Below is a listing from which only part is wanted; return exactly the lines from the one with "[2.70-3.60s]" up to and including the one with "[9.00-9.90s]".

Recorded information:
══════

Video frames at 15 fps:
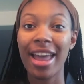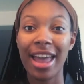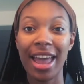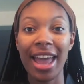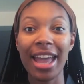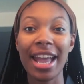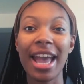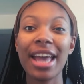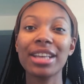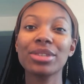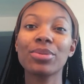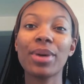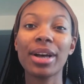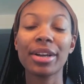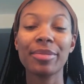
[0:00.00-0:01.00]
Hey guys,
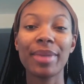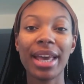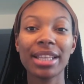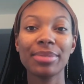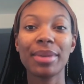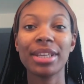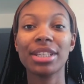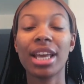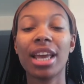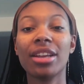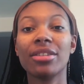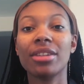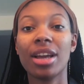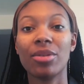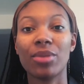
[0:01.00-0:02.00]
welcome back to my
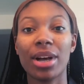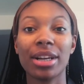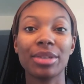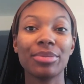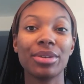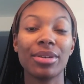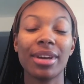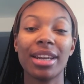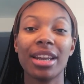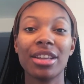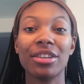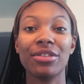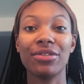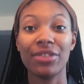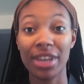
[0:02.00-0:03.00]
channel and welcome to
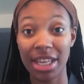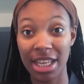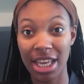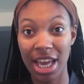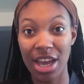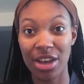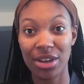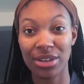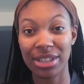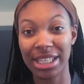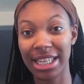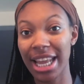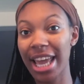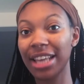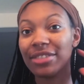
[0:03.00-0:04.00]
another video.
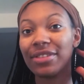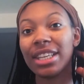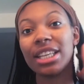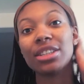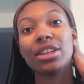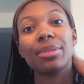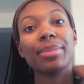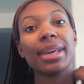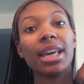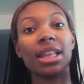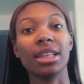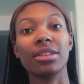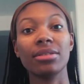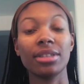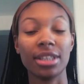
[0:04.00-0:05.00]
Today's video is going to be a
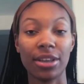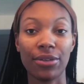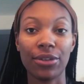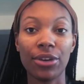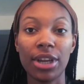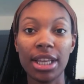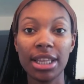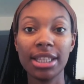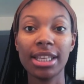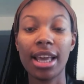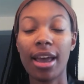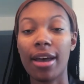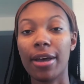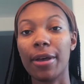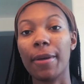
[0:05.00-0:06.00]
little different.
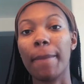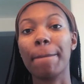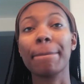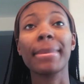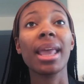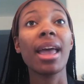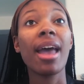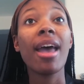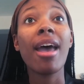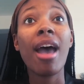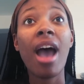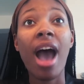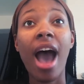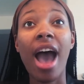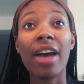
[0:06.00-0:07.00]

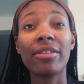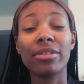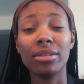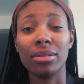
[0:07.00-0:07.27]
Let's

══════

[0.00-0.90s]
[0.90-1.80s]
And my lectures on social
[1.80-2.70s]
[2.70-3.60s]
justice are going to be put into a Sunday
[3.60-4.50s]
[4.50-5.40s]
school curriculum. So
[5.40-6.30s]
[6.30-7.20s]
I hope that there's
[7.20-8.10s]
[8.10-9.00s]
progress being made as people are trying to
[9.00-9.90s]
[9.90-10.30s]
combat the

══════

Problem solution:
[2.70-3.60s]
justice are going to be put into a Sunday
[3.60-4.50s]
[4.50-5.40s]
school curriculum. So
[5.40-6.30s]
[6.30-7.20s]
I hope that there's
[7.20-8.10s]
[8.10-9.00s]
progress being made as people are trying to
[9.00-9.90s]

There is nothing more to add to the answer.